The four cities he chooses to discuss play a similar role in each of their countries: they were created to import and embody modernity. Architects and scientists from more modern—that is, Western—nations were brought in to create a city that would carry no hint of local traditions, but instead resemble and compete with the major cities of the Western world. The intent was not to create a slavish imitation, but to provide a window to the outside world and begin the task of dragging an isolated culture still set in ancient ways into the modern age.

Indeed, each of the four cities becomes an incubator for change, though not always the change originally intended. Rulers hoped to import scientific, artistic, and business knowledge without importing modern ideas about freedom and democracy.

Entranced by Amsterdam’s technical advancements and domination of world trade at the end of the 17th century, Peter the Great created St. Petersburg from scratch on a marsh far from Moscow. He expected that the architects and scientists and artists whom he brought in would inspire his people to learn new ways and prepare to compete in the modern world. That happened in St. Petersburg itself, but did not spread to the rest of the country, creating friction and unrest. Once the home of the new, the city was quickly pushed out of favor after Peter’s death. We follow St. Petersburg through its turbulent history (and name changes), the city’s story helping us to see Russia’s familiar evolution from serfdom to revolution to the Putin era in a new light.

Similarly, Shanghai was China’s window to the world in the mid-19th century. After losing the Opium War, China found itself forced to allow the Western powers do whatever they wanted. And what they did was create a modern city with abundant appurtenances, but these were only available to Westerners. Again we come to a new understanding of China’s changes through the story of Shanghai’s evolution.
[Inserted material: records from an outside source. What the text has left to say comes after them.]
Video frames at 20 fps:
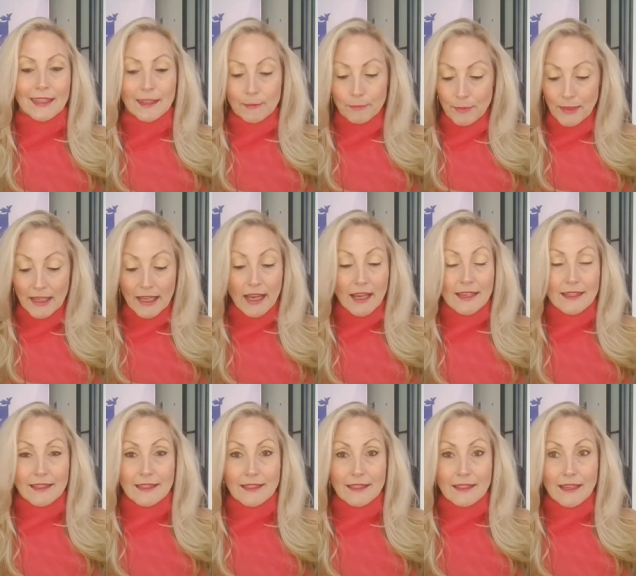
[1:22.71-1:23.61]

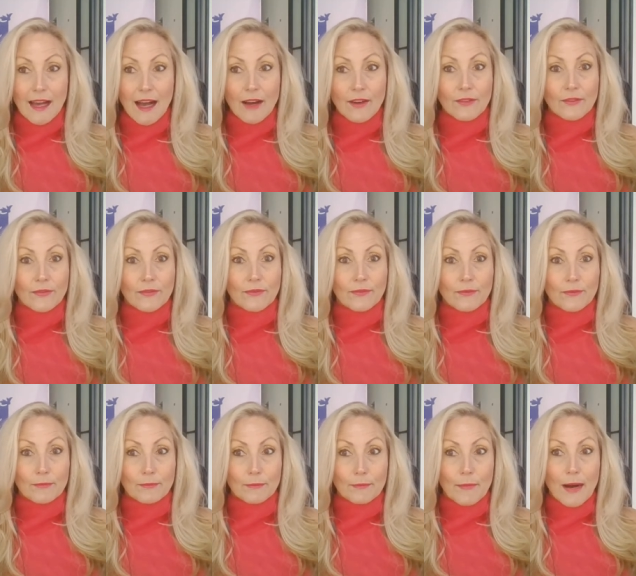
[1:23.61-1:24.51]
because of
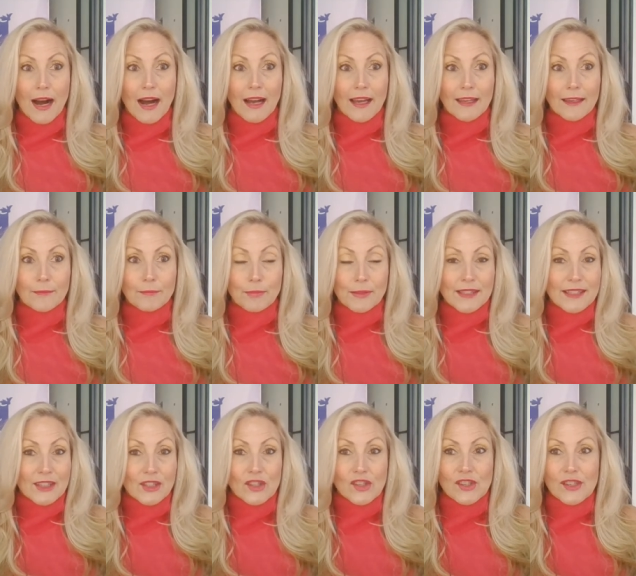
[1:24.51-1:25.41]
my
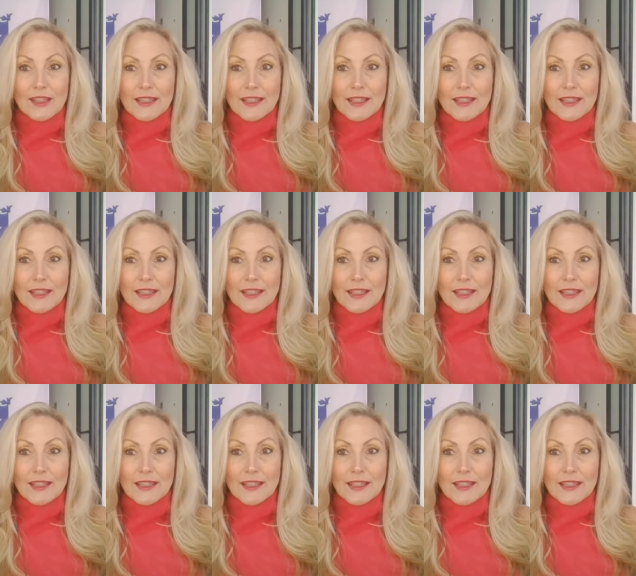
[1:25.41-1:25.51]
position.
Mumbai (then Bombay) also was built up and run by the British. Yet by attracting and training natives to the point where they felt adequate to take over, the Raj helped to create its own demise. Now a city of “slumdogs and millionaires”, Mumbai hovers on the brink of change. The 2011 census shocked Mumbai by showing that its population is in decline. Yet its tremendous wealth could be used to achieve the greatness of its promise.

The most recent city to be examined is Dubai. Centrally located for trade it languished until the 1970s when a forward-looking Sheikh Rashid armed with oil money and air conditioning set out to create a modern city. The story of how he and his son Sheikh Mohammed succeeded is a fascinating one.

Used to the idea of cities growing slowly over the centuries, I had not realised before that these four cities were conceived and created so quickly. Nor that they were envisioned to be a threshold between a country isolated in the past and the modern world. The plan to confine within a city’s limits such modern ideas as free speech and general suffrage seem in hindsight obviously doomed. Authoritarian governments may think that they can contain change, but may find that a little change can lead to a revolution no one expected.

This thoughtful book recognises the great cost of creating these cities. The peasants who actually built the first three perished in scores, being considered expendable in pursuit of the ruler’s dream, while Dubai’s imported labor doesn’t fare much better.

I highly recommend this fascinating view of history through the fates of these four cities. As Brook says, “They are places to be reckoned with because they are ideas as much as cities, metaphors in stone and steel for the explicit goal of Westernization.” Seeing how utopian dreams play out fascinates me, but here those dreams affected whole countries and empires.

Have you ever been to a city that did not seem to belong in the country where it was located?